As with all Warning Letters, the company now has 15 working days to respond to the agency with plans to correct the violation or evidence that the company has corrected the violation.

Analysis

The issuance of this Warning Letter is consistent with the FSVP enforcement approach that FDA has expressed since the first compliance date arrived in May 2017. FDA has explained that its approach is "to educate while it regulates" to create a culture of compliance, and its initial enforcement priorities will be on food safety problems that pose an imminent public health risk. FDA has said that because of the agency's mandate to protect public health, "when appropriate, the agency will act swiftly." 3

To that end, it is noteworthy that this FSVP inspection was performed in connection with an outbreak investigation, meaning that it was associated with human illnesses. This confirms that FDA is giving its highest enforcement priority to situations that raise a public health issue. It also signals that importers of foods associated with an outbreak should expect to be subject to FSVP inspections.

FDA's statements in conjunction with issuance of the Warning Letter underscore that the agency plans to increase FSVP enforcement in the future. In a press release, FDA states that in the future the agency "will take more steps to ensure compliance with FSVP, including reinspecting importers that had deficiencies in previous inspections and by acting immediately when FSVP deficiencies are found that pose an imminent public health risk." 4 Indeed, implementation of the FSVP rule is a key component of Strategy for the Safety of Imported Food, announced in February 2019, which aims to increase the safety of imported food. 5

In addition, the Warning Letter reveals further potential consequences for importers lacking adequate FSVPs. Even though FDA's inspection may focus only on one product, the Warning Letter suggests that FDA could place all the importer's foods on DWPE (i.e., Import Alert) if this is warranted based on the inspectional findings.
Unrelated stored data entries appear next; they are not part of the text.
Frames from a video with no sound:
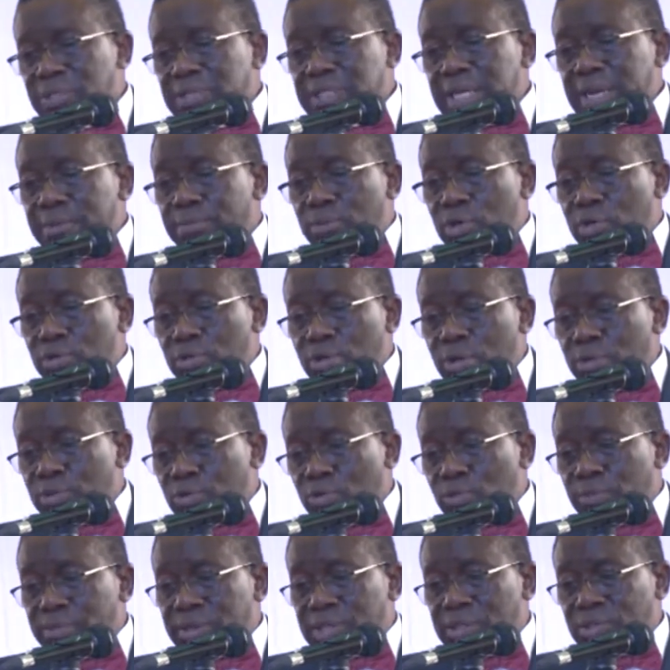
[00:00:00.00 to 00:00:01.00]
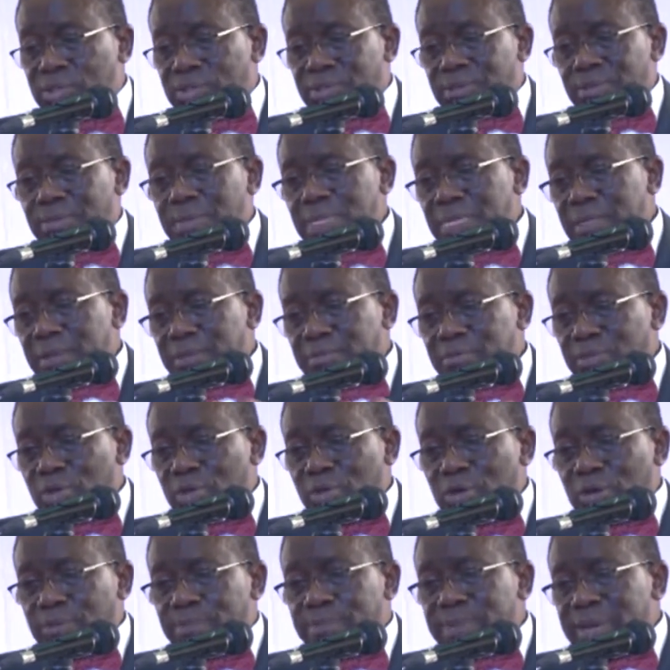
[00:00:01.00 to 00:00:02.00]
which I must also mention,
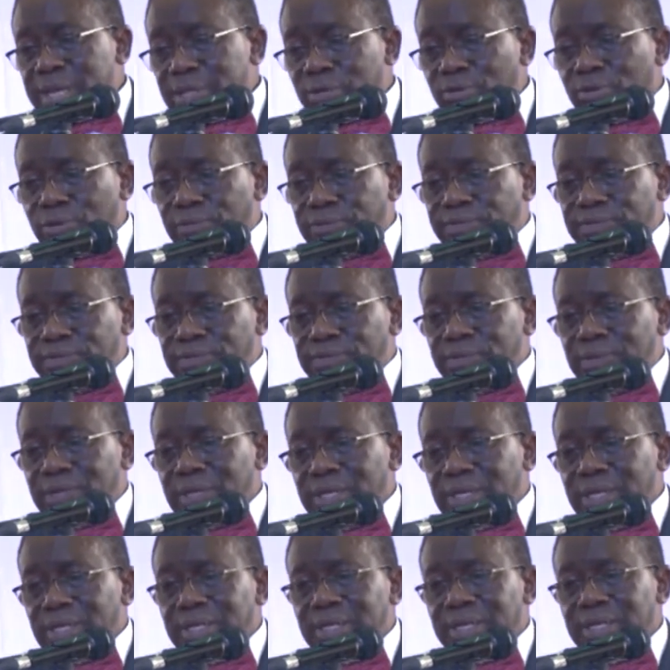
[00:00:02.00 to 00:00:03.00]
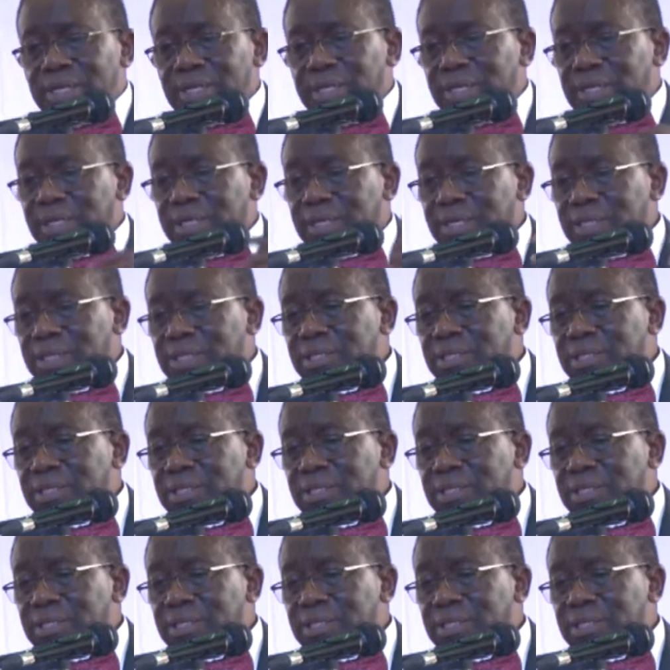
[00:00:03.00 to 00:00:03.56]
because part of the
Finally, the Warning Letter reinforces one of the underlying core principles of FSMA, which is to add accountability to the entire supply chain. In this case, even though the supplier was responsible for the outbreak, FDA is holding the importer accountable for failing to engage in oversight of the supplier that potentially could have prevented the outbreak from occurring. Accordingly, FDA is sending a signal to all food companies and importers about the increased importance FDA is placing on supplier verification responsibilities under FSMA.

Footnote

1 The Warning Letter is available at https://www.fda.gov/inspections-compliance-enforcement-and-criminal-investigations/warning-letters/brodt-zenatti-holdings-llc-583679-07302019.

2 A Form 483a is the FSVP equivalent of a Form 483 for a food facility inspection.

3 See, e.g., "What Do Importers Need to Know about FSVP?: A Conversation with Sharon Mayl" available at https://www.fda.gov/food/conversations-experts-food-topics/what-do-importers-need-know-about-fsvp.

4 FDA In Brief: FDA issues first warning letter to the importer of tahini implicated in recent Salmonella outbreak under the Foreign Supplier Verification Programs (Aug. 13, 2019), available at https://www.fda.gov/news-events/fda-brief/fda-brief-fda-issues-first-warning-letter-importer-tahini-implicated-recent-salmonella-outbreak.

5 Available at https://www.fda.gov/media/120585/download.

The content of this article is intended to provide a general guide to the subject matter. Specialist advice should be sought about your specific circumstances.